Data is invaluable in informing emissions-reducing strategies
Expectations in the market certainly influence the development and delivery of an ESG strategy. However, immediate concerns like affordable food, fuel and security tend to be top of mind among many stakeholders, despite being impacted by underlying environmental and social factors. Food security, for example, is highly influenced by climate change and geopolitical unrest. An effective ESG strategy takes into account these underlying immediate factors as well as future sustainability.
Despite this, only half (50%) of sub-Saharan African companies surveyed are working on or have implemented a data-driven, enterprise-level strategy for reducing emissions and mitigating climate risks, compared to 65% globally. That means the other half are not in this process of strategy development. Concerningly, one in four (23%) CEOs in sub-Saharan Africa indicated that they do not plan to do this at all.

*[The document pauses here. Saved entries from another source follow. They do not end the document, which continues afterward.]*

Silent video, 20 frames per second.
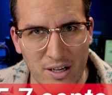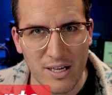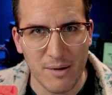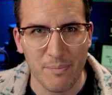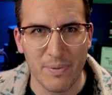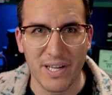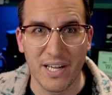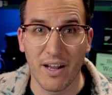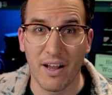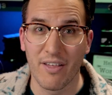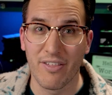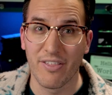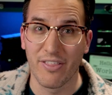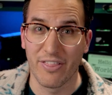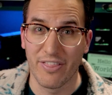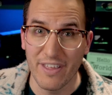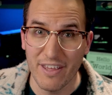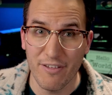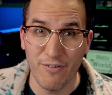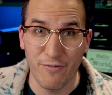because
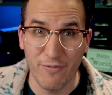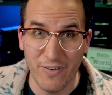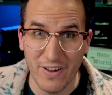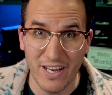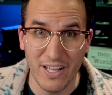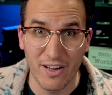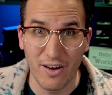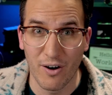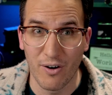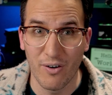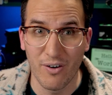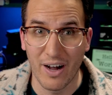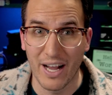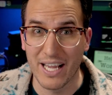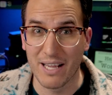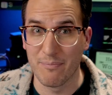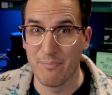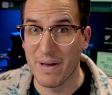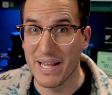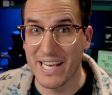this video,
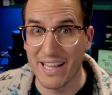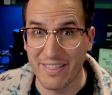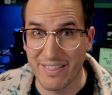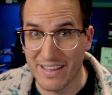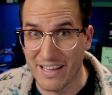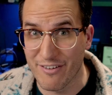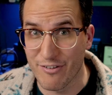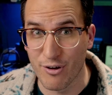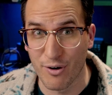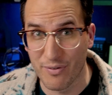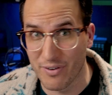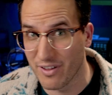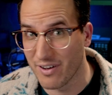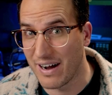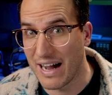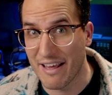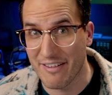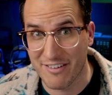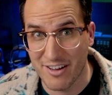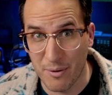like many things over the
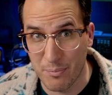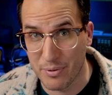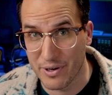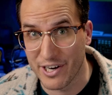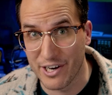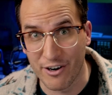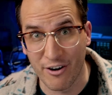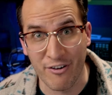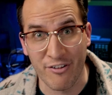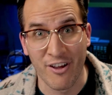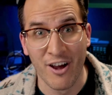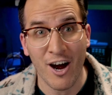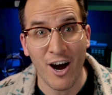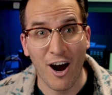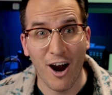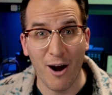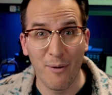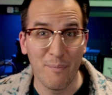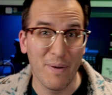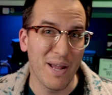last couple years,
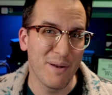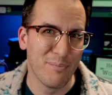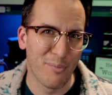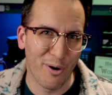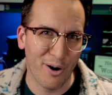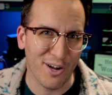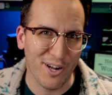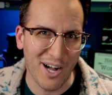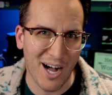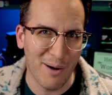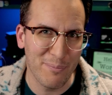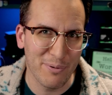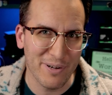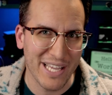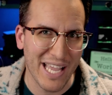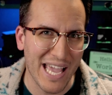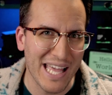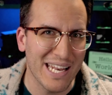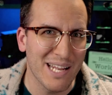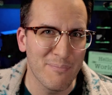are made more
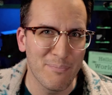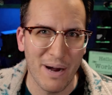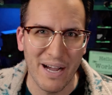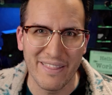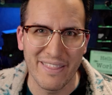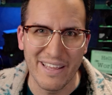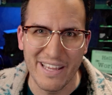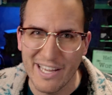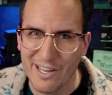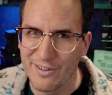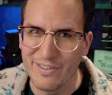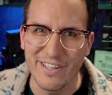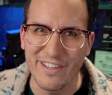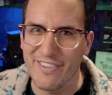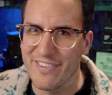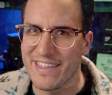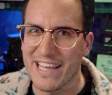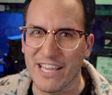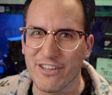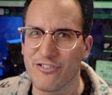complicated by the illness
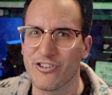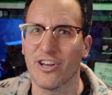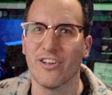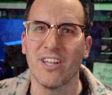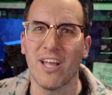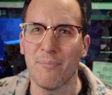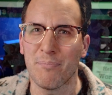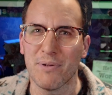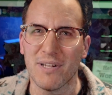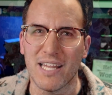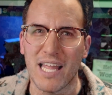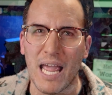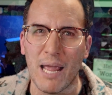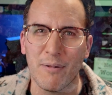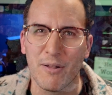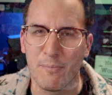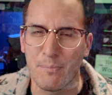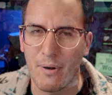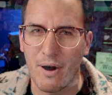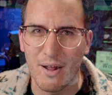that shall not be
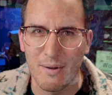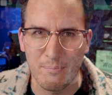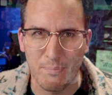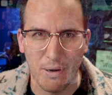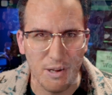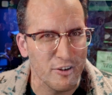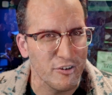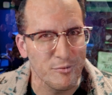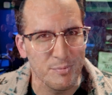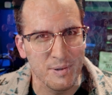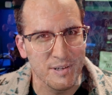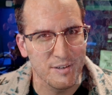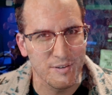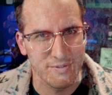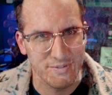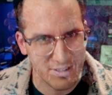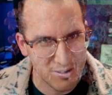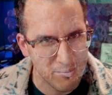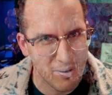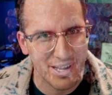named upon punishment of
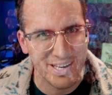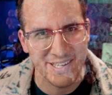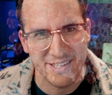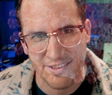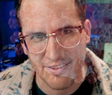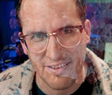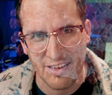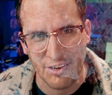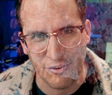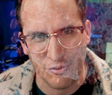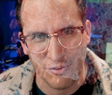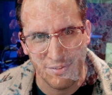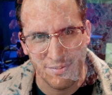demonetization.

“We understand there are many reasons why African companies seem to be behind the curve in adopting ESG-related strategies to reduce emissions and mitigate climate risks,” says Julie Rosa, PwC SA purpose-led growth director. “These factors include human resource constraints, the need for a sustainability champion at the top of the corporate ladder, diversity in regulatory requirements – or lack thereof – on reporting ESG matters, and seeing risk mitigation as a cost and not an investment.”
However, she says that what remains clear is that by addressing social challenges and climate change, opportunities are presented for the public and private sectors to work together.
This is echoed by Krugel, who adds: “Private sector organisations have the skills and capacity to positively influence a broader community of stakeholders far beyond the financial bottom line. Their efforts can create value for customers, shareholders, and the communities where they operate, as well as deliver improved sustainability for their businesses and suppliers.”